**Data items:**

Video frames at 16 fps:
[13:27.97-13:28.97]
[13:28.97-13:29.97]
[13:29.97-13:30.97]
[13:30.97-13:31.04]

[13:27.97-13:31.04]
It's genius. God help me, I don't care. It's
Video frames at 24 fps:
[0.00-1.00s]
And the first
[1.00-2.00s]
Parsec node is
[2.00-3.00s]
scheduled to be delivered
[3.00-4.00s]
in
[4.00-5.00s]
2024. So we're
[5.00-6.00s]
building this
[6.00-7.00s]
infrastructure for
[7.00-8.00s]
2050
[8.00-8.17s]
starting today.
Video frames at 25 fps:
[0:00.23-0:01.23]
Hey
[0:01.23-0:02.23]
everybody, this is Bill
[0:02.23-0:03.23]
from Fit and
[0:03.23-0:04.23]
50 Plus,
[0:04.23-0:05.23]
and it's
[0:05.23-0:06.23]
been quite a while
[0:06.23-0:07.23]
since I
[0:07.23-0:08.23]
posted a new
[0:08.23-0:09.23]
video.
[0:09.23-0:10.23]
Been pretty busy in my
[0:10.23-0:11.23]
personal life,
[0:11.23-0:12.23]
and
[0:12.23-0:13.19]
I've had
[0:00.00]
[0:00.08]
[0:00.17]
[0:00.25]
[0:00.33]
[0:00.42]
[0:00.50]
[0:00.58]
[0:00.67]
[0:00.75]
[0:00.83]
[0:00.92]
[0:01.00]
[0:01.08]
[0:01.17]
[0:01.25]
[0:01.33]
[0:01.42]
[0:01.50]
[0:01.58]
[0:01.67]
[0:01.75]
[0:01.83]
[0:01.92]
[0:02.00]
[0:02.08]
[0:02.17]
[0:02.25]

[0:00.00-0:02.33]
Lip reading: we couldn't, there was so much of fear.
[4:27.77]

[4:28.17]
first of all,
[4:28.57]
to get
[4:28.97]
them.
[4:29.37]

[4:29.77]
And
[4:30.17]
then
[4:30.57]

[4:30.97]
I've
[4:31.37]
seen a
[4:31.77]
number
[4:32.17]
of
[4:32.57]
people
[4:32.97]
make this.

**Work required:** Go through the data and copy each line exactly as it was written.

**Output:**
Video frames at 16 fps:
[13:27.97-13:28.97]
[13:28.97-13:29.97]
[13:29.97-13:30.97]
[13:30.97-13:31.04]

[13:27.97-13:31.04]
It's genius. God help me, I don't care. It's
Video frames at 24 fps:
[0.00-1.00s]
And the first
[1.00-2.00s]
Parsec node is
[2.00-3.00s]
scheduled to be delivered
[3.00-4.00s]
in
[4.00-5.00s]
2024. So we're
[5.00-6.00s]
building this
[6.00-7.00s]
infrastructure for
[7.00-8.00s]
2050
[8.00-8.17s]
starting today.
Video frames at 25 fps:
[0:00.23-0:01.23]
Hey
[0:01.23-0:02.23]
everybody, this is Bill
[0:02.23-0:03.23]
from Fit and
[0:03.23-0:04.23]
50 Plus,
[0:04.23-0:05.23]
and it's
[0:05.23-0:06.23]
been quite a while
[0:06.23-0:07.23]
since I
[0:07.23-0:08.23]
posted a new
[0:08.23-0:09.23]
video.
[0:09.23-0:10.23]
Been pretty busy in my
[0:10.23-0:11.23]
personal life,
[0:11.23-0:12.23]
and
[0:12.23-0:13.19]
I've had
[0:00.00]
[0:00.08]
[0:00.17]
[0:00.25]
[0:00.33]
[0:00.42]
[0:00.50]
[0:00.58]
[0:00.67]
[0:00.75]
[0:00.83]
[0:00.92]
[0:01.00]
[0:01.08]
[0:01.17]
[0:01.25]
[0:01.33]
[0:01.42]
[0:01.50]
[0:01.58]
[0:01.67]
[0:01.75]
[0:01.83]
[0:01.92]
[0:02.00]
[0:02.08]
[0:02.17]
[0:02.25]

[0:00.00-0:02.33]
Lip reading: we couldn't, there was so much of fear.
[4:27.77]

[4:28.17]
first of all,
[4:28.57]
to get
[4:28.97]
them.
[4:29.37]

[4:29.77]
And
[4:30.17]
then
[4:30.57]

[4:30.97]
I've
[4:31.37]
seen a
[4:31.77]
number
[4:32.17]
of
[4:32.57]
people
[4:32.97]
make this.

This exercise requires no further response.